[[ EXERCISE DATA, beginning ]]
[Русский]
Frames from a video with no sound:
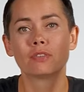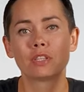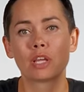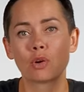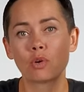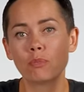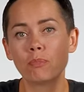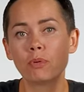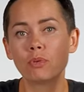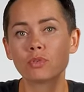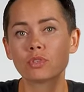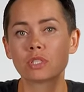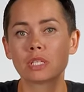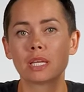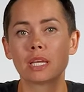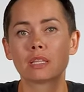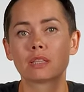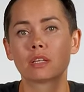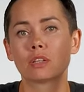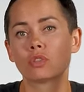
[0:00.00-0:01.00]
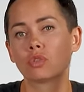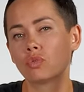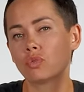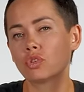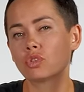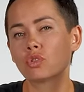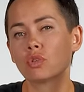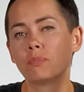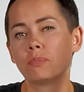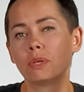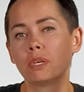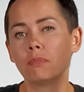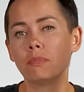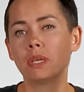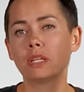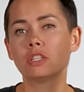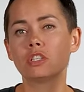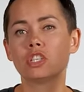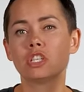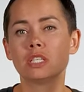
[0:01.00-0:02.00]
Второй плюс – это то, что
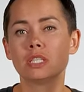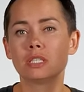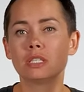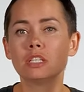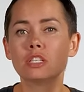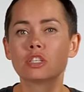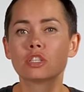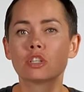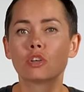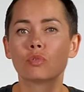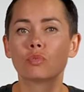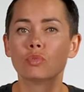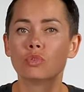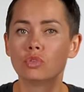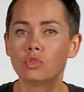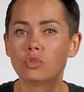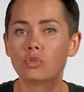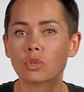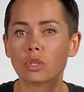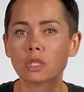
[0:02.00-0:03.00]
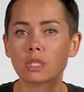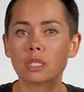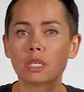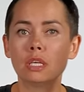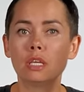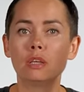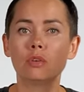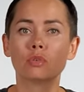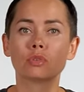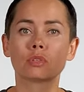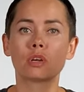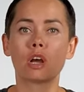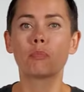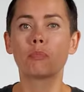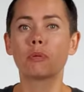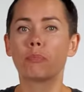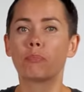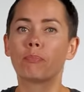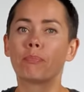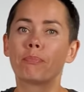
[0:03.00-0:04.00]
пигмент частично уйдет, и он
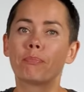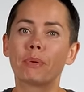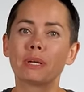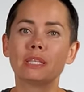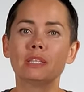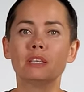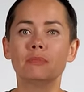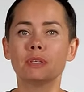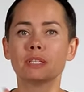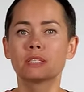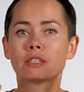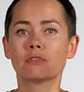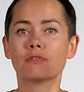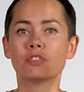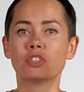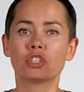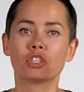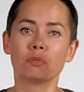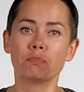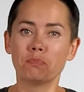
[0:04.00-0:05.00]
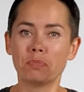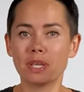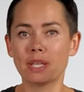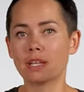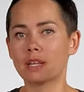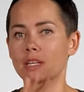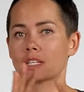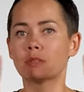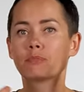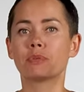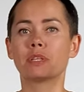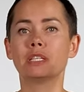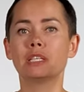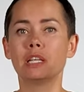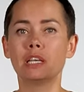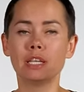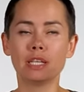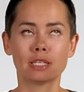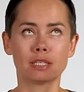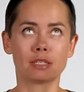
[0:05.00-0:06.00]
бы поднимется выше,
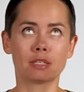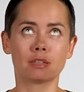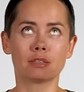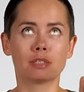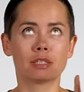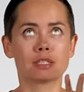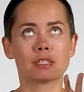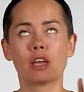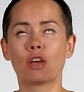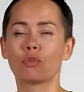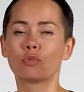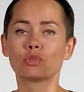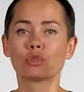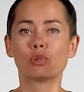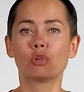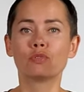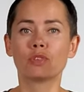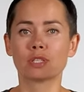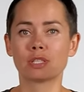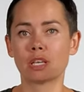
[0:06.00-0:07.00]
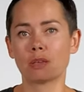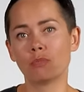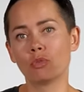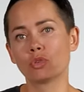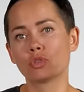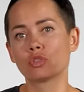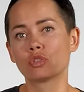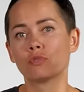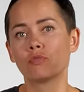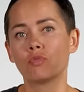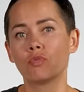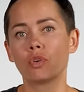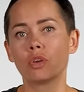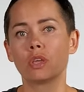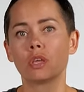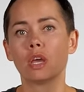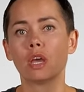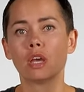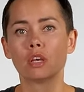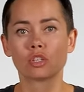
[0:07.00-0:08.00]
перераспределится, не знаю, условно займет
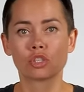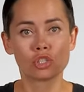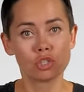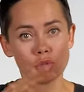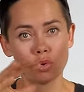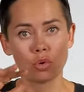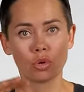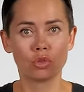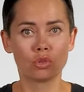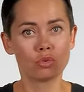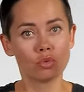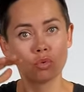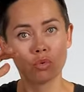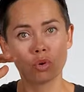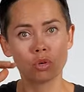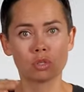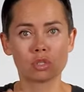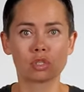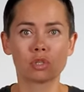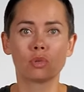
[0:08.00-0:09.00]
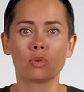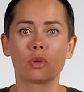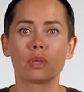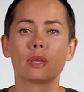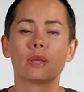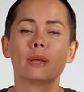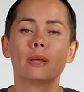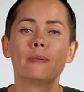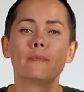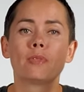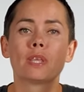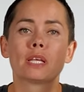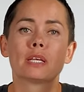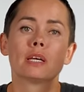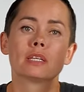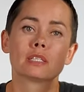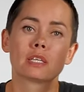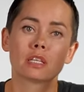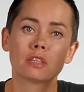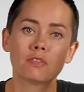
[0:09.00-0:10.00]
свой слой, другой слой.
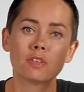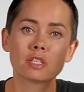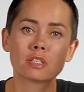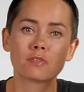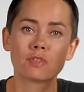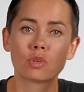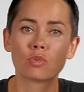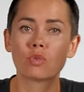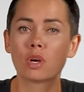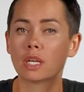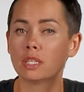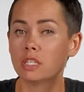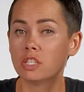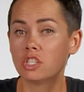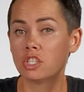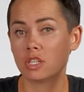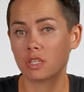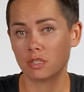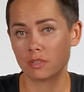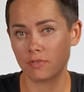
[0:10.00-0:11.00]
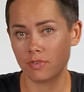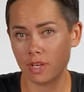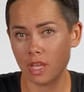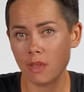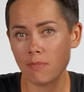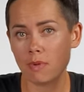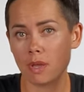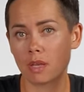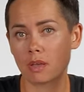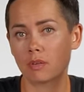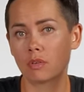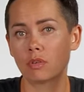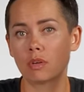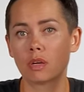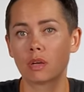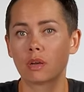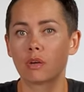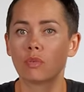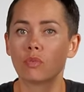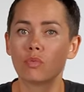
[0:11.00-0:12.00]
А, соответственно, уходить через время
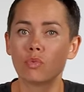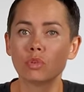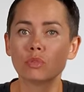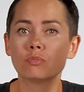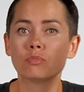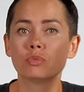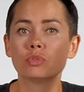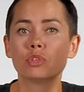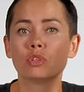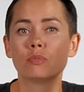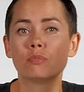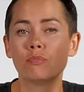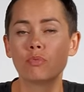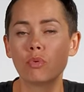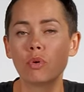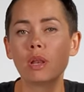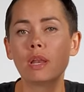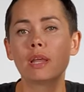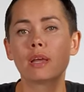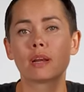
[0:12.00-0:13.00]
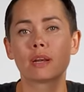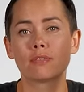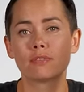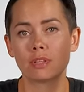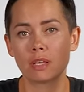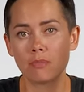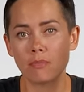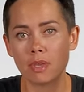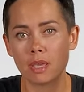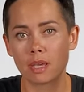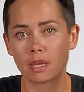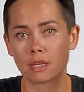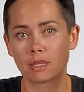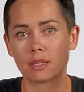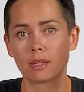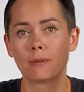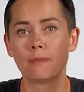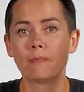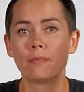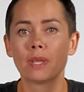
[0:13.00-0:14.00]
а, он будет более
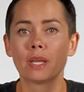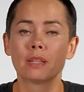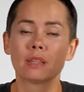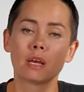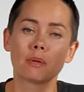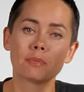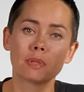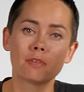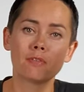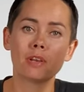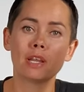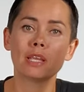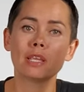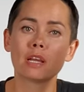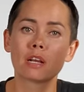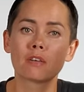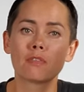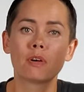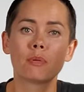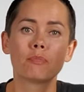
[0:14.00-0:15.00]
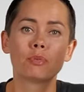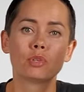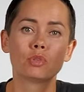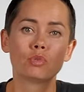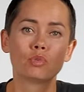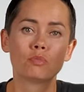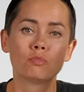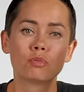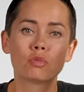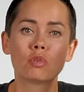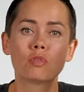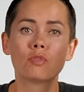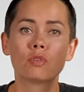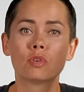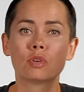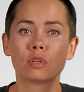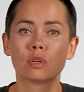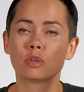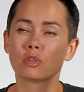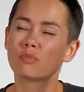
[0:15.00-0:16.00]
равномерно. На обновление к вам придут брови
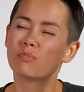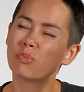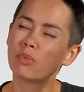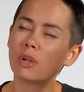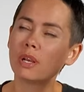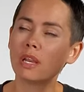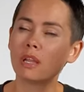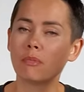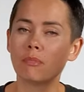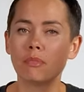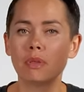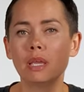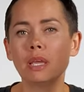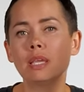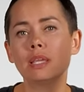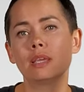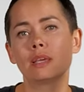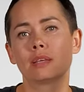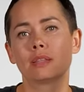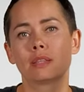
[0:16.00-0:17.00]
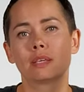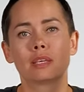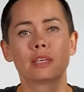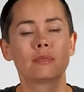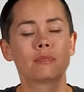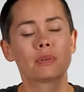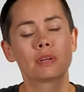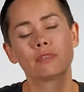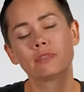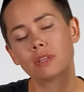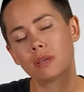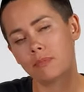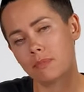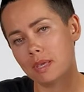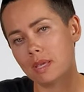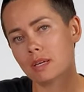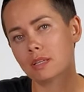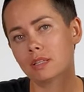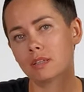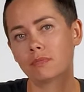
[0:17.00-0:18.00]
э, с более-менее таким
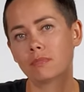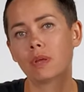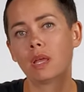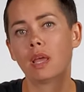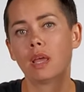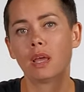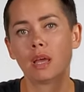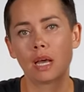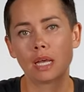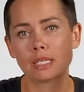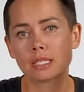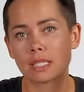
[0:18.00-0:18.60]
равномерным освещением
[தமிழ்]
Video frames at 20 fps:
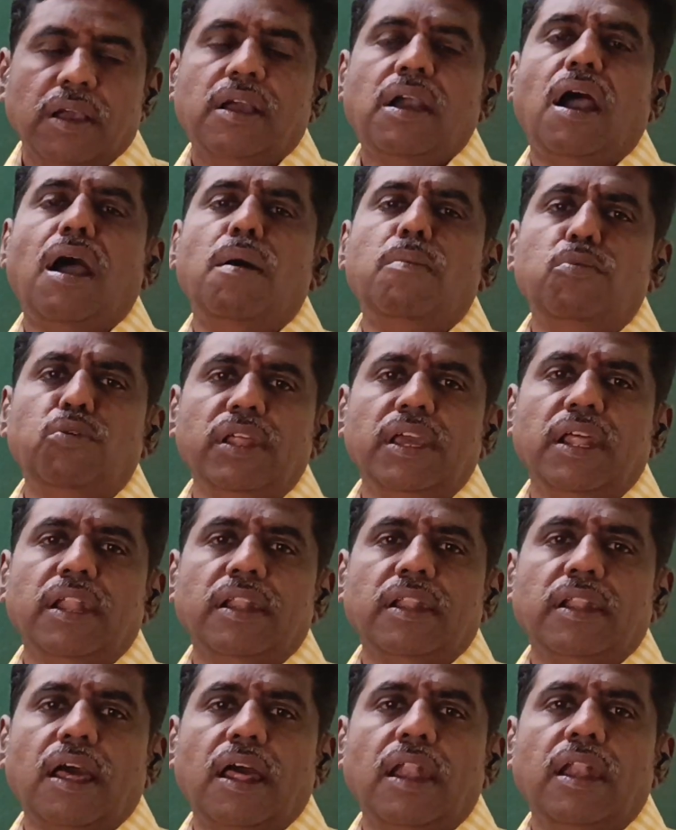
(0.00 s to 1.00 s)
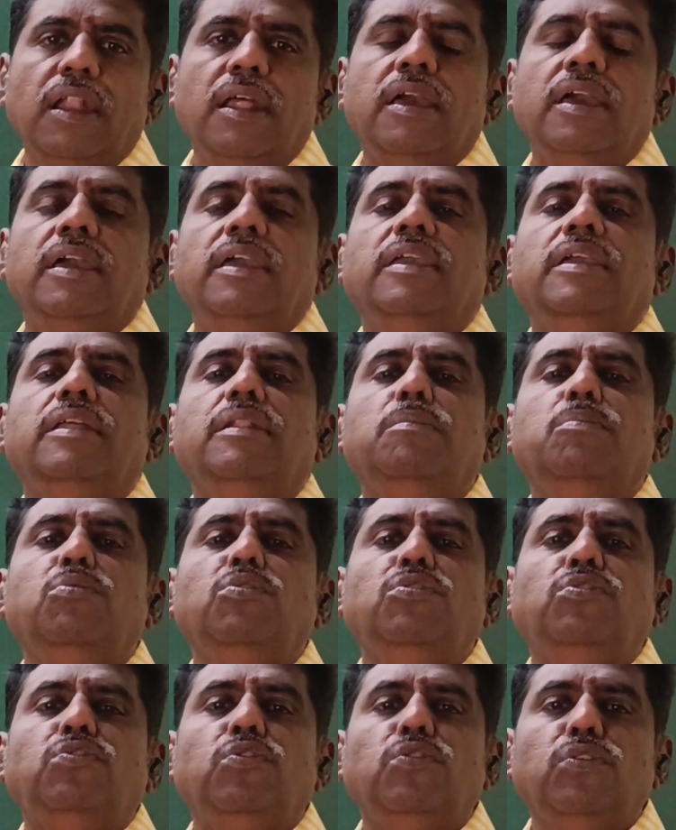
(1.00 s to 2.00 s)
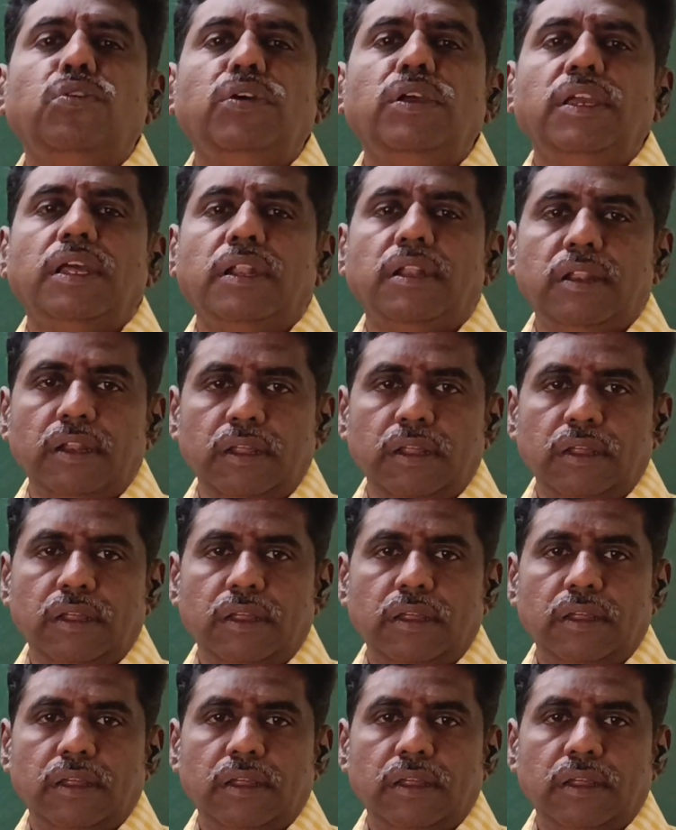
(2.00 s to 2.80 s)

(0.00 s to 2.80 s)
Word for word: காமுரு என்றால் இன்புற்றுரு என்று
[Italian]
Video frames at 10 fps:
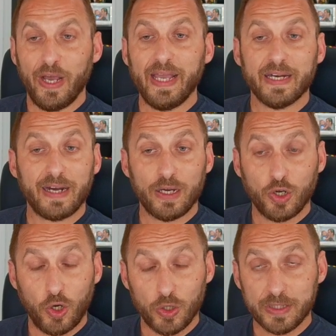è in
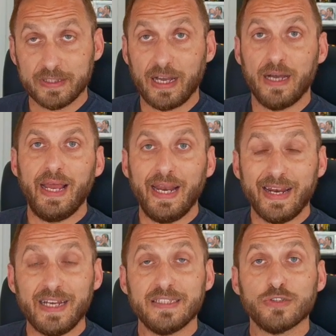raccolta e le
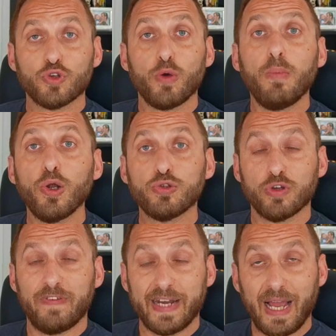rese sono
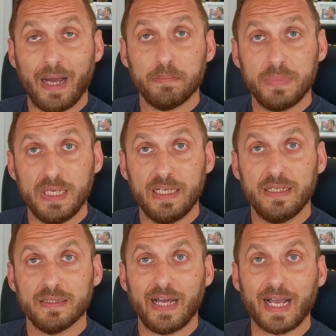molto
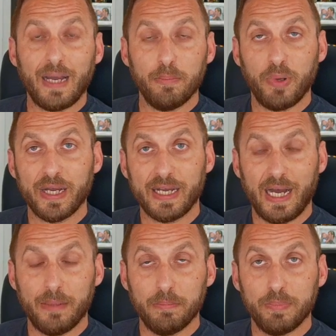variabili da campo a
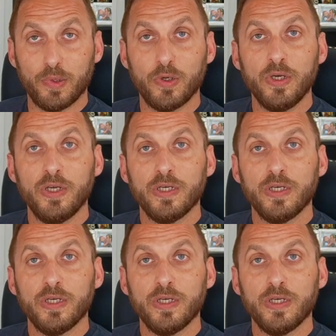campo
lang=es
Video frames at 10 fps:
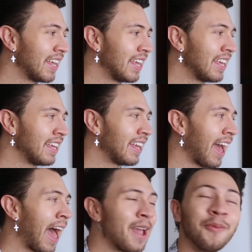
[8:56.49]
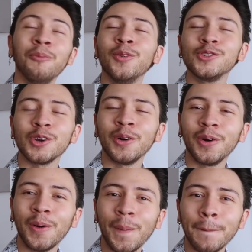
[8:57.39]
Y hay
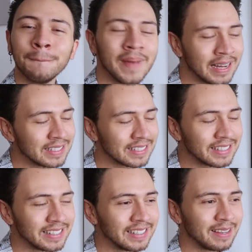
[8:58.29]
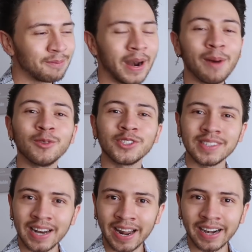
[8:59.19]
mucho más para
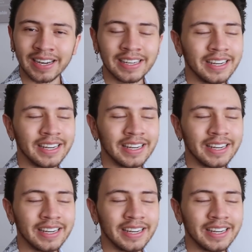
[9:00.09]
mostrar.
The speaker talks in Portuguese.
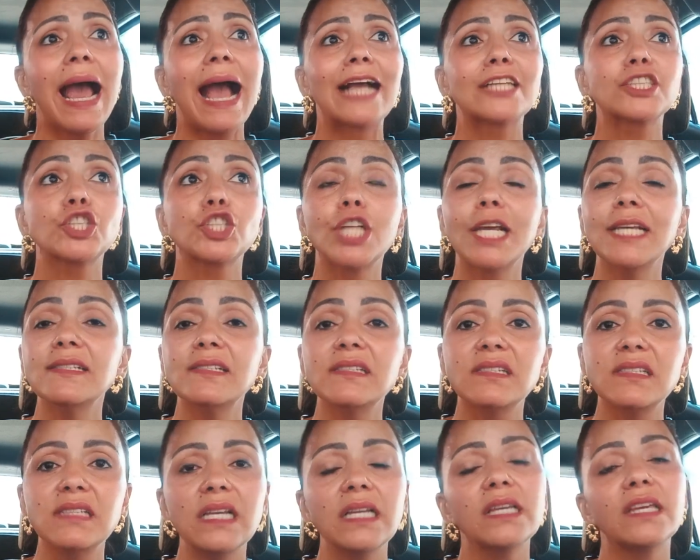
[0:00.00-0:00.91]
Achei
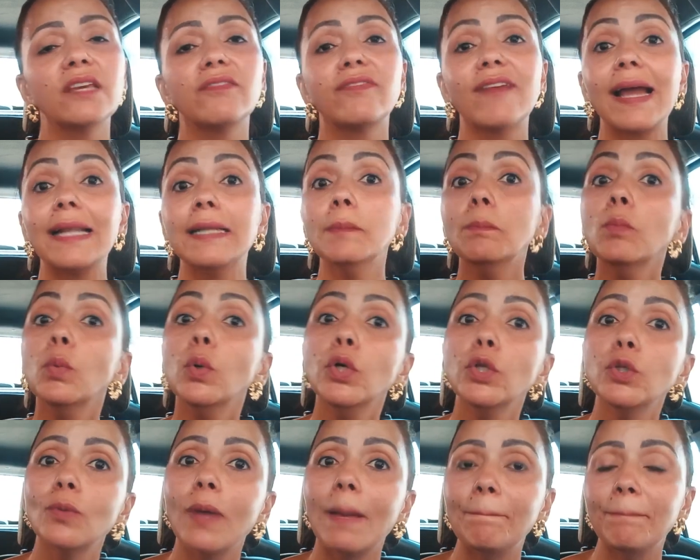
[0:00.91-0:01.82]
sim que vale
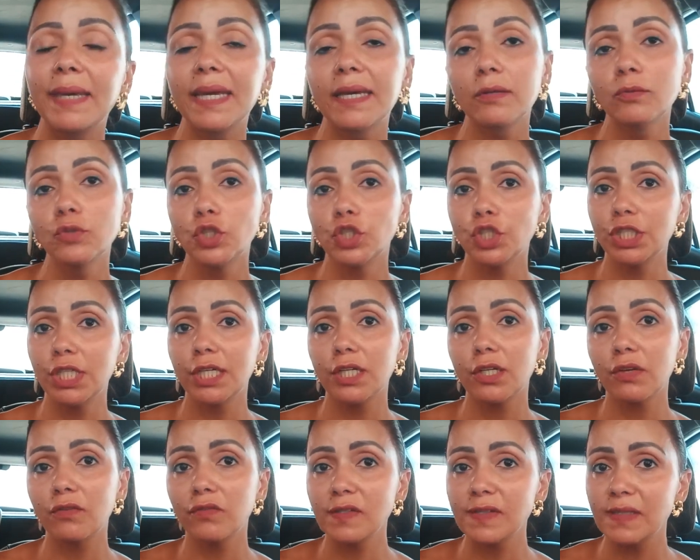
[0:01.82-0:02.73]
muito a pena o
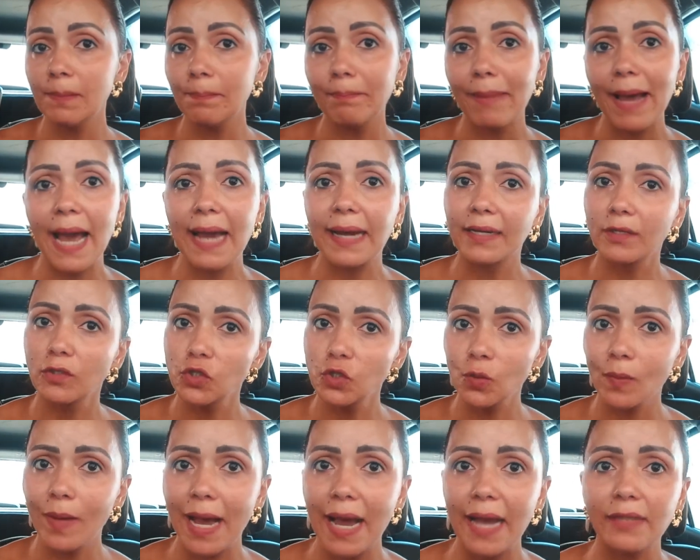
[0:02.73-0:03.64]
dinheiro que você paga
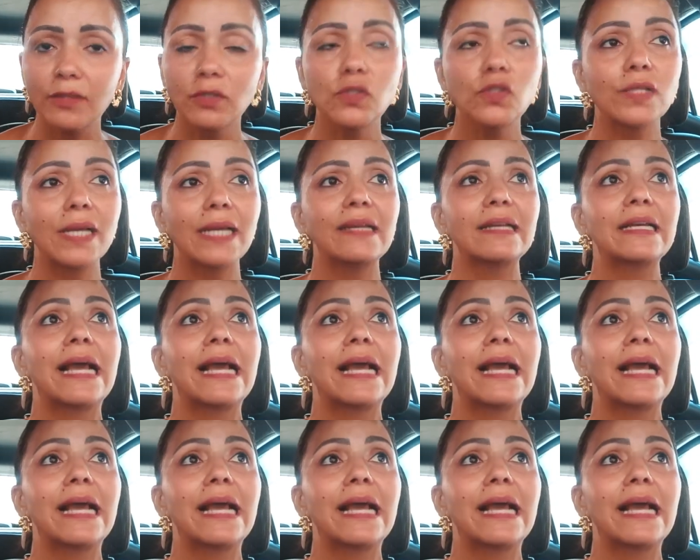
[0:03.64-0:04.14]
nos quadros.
[[ EXERCISE DATA, end ]]
For this exercise, return exactly the lines above from the line with "[0:01.00-0:02.00]" through the line with "[0:12.00-0:13.00]", both included. Do not copy the pictures.

> [THE COMPLETED TASK]:
[0:01.00-0:02.00]
Второй плюс – это то, что
[0:02.00-0:03.00]
[0:03.00-0:04.00]
пигмент частично уйдет, и он
[0:04.00-0:05.00]
[0:05.00-0:06.00]
бы поднимется выше,
[0:06.00-0:07.00]
[0:07.00-0:08.00]
перераспределится, не знаю, условно займет
[0:08.00-0:09.00]
[0:09.00-0:10.00]
свой слой, другой слой.
[0:10.00-0:11.00]
[0:11.00-0:12.00]
А, соответственно, уходить через время
[0:12.00-0:13.00]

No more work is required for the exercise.